TASK TO CARRY OUT
Every line below that holds the string "video" should be copied.
::: RECORD EXTRACTS :::
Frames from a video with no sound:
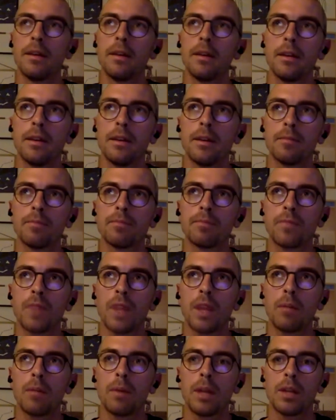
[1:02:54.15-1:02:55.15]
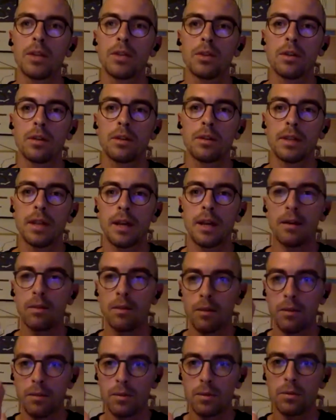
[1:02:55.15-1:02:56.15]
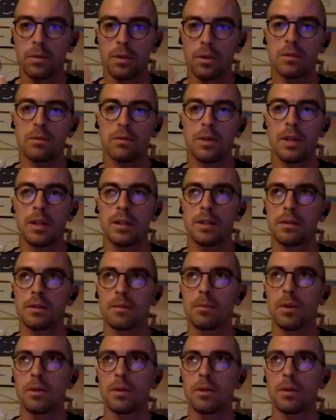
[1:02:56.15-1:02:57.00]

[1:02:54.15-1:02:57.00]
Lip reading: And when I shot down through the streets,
:::
::: RECORD EXTRACTS :::
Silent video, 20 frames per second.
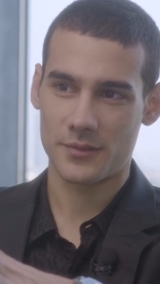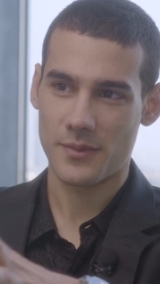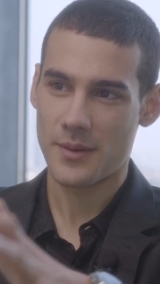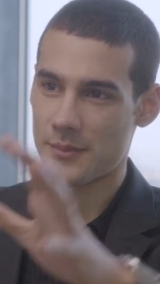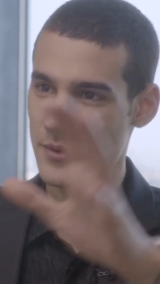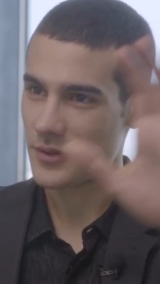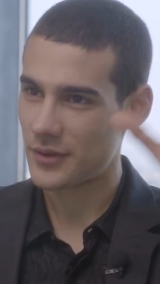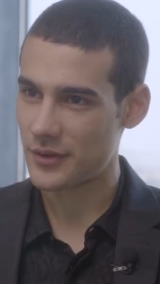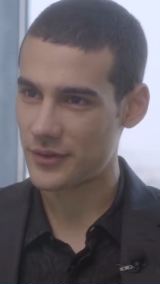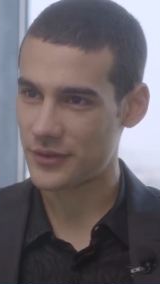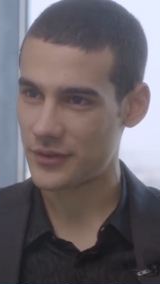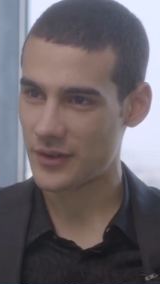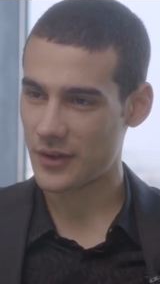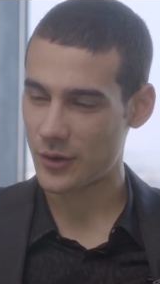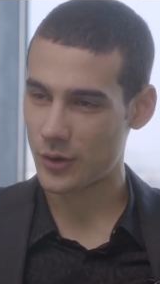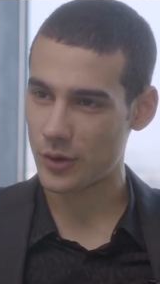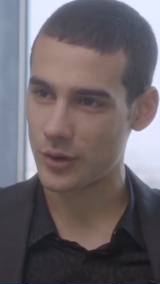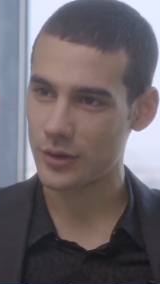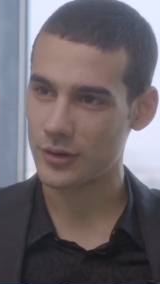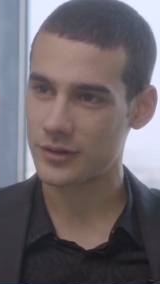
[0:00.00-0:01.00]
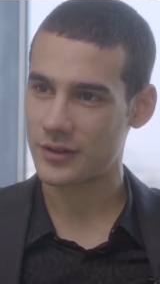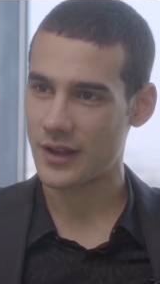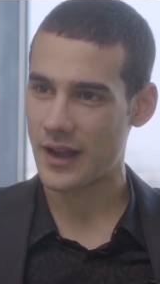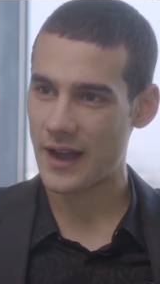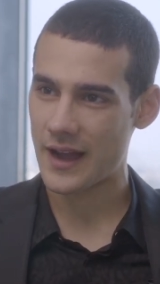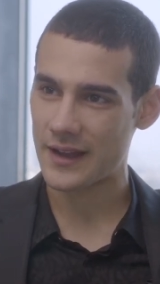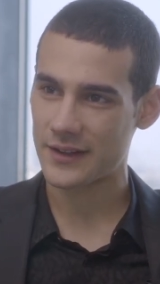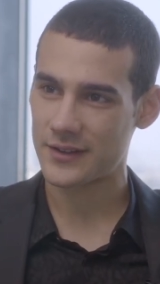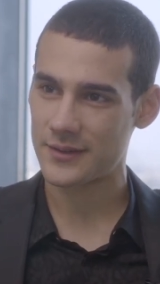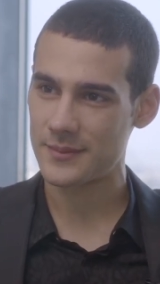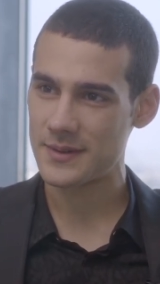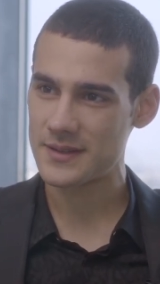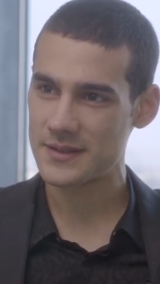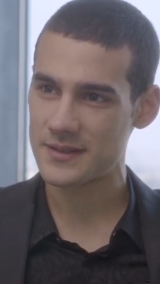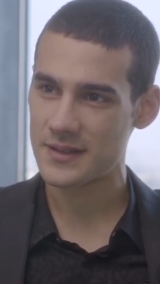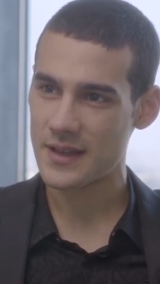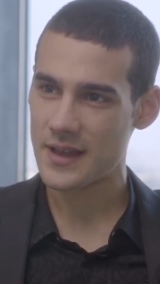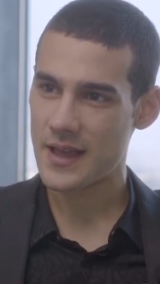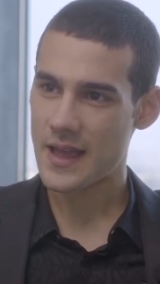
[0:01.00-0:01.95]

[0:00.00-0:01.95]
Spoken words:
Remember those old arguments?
:::
OUTPUT OF THE TASK
Frames from a video with no sound:
Silent video, 20 frames per second.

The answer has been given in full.